Do you feel that chill in the air? No, it's not fall! It's Oscar season. And this week Rachel's not just concerned with outfitting Anne Hathaway so she can outshine that little statue, she's also celebrating an anniversary with Rodger, she's pregnant, and she's sick. Fun times.
We open with Rachel being nearly eaten by her clothes. Also eating her, a New York Post story about a budding feud between her and Brad. I still cannot handle the concept of her and Mr. G fighting. It's like watching your parents struggle. It's simply too much. Rachel feels much the same and tries to head to work to get away. Styling 40 looks for a job doesn't help much. Neither does a nap in her beanie.
Rodger's solution. A Pam-tervention:
Rachel takes it a bit like she's getting in trouble, but in the end, she knows the fam is right. Once she makes it through the Oscars, it's going to need to slow down just a bit. Just she has to go to this Tom Ford party first. Find the woman some leggings, get her out of the house, and then back home STAT. Rodger would like to spend some quality time with Rachel in that dress.
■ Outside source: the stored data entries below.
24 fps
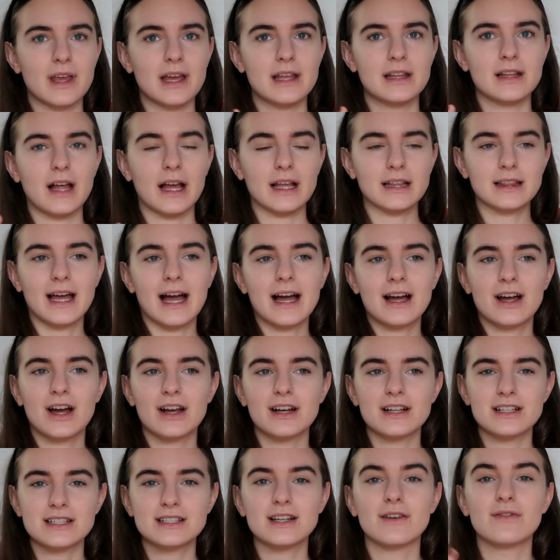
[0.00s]
like, that
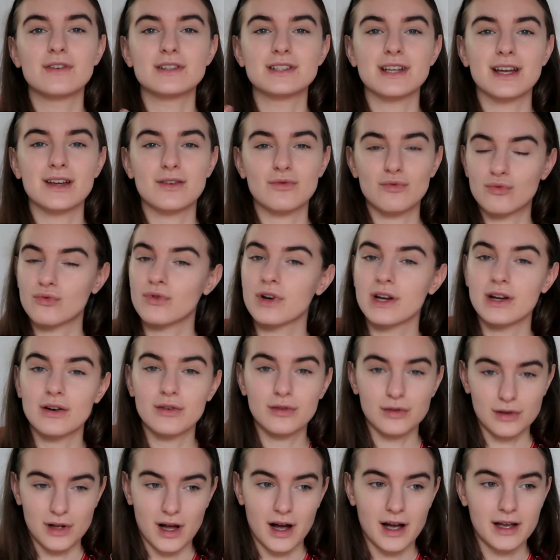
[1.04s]
kind of stuff is, like,
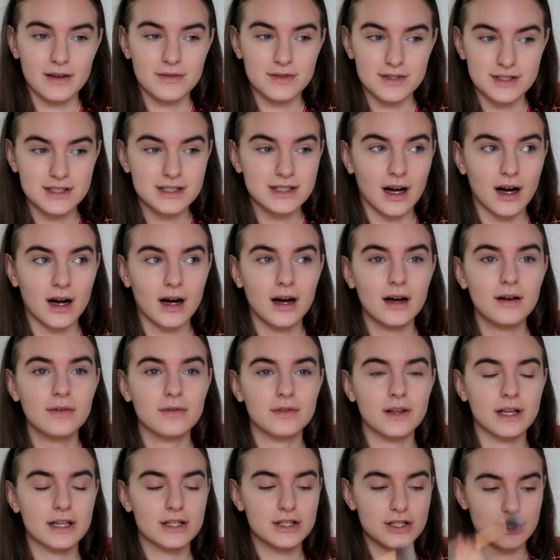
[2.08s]
real life
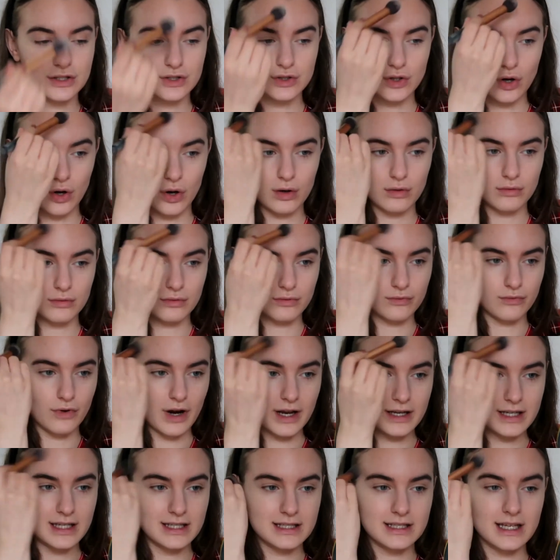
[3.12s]
stuff. Like, she's not
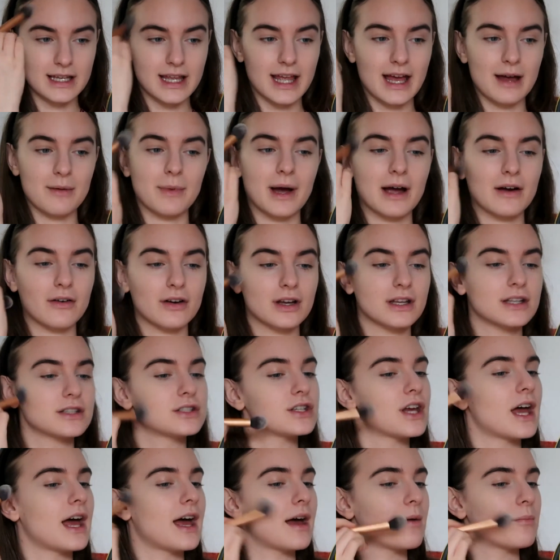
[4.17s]
ready to get married
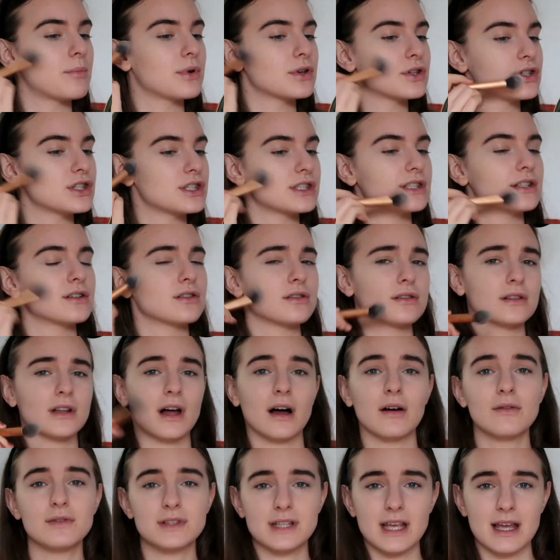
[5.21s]
yet, but she still
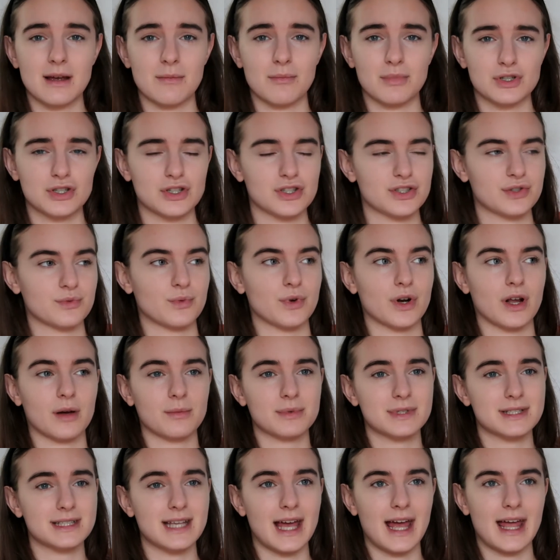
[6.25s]
loves him, but she doesn't want to
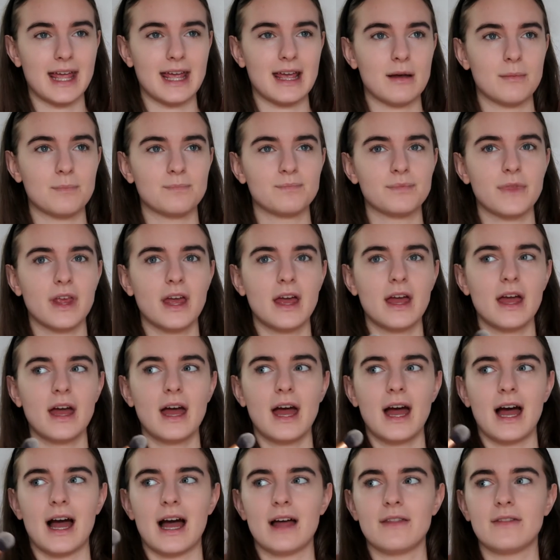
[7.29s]
upset him.
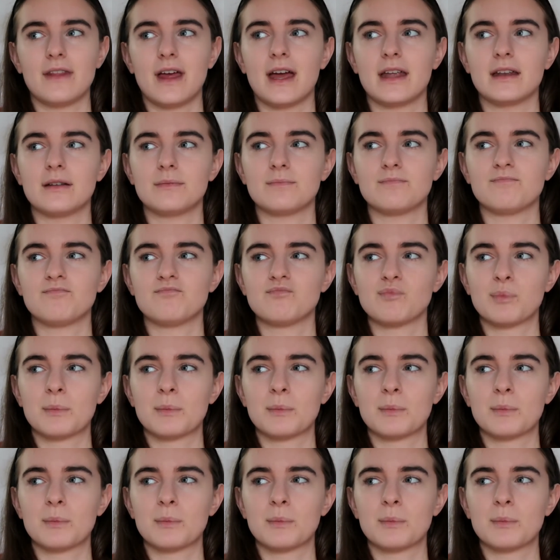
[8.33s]
And then,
More effective in the healing of Rachel -- pulling phenomenal jewels.
Oscar de. .
I'm a big fan of Annie Hathaway. She's just so delightfully well-meaning, and it doesn't hurt that she has the features of a fine porcelain doll. So when it came time to dress this precious babydoll of a human for the Oscars, I nearly died. I mean, gilver Oscar! That Lanvin tux! The Tom Ford broken glass dress. Spend some time pouring over the photos of the adorable Anne, you won't regret it. I didn't miss that Versace ball gown at all -- even if it was phenomenally minty.
Feel jealous? Of course. Well now feel jealous in a whole different way. If you aren't going to be on the red carpet of the Oscars, wouldn't it be just as nice to be watching them in at the brand new Zoe abode? Just stopping by and having some serial the morning of and then swinging back over to eat pho and gab about how everyone looks with the most quotable bunch of fashionistas on earth? I thought my Oscar party was fun, but alas, this makes me pretty much never want to watch award shows on television again I'm so jealous.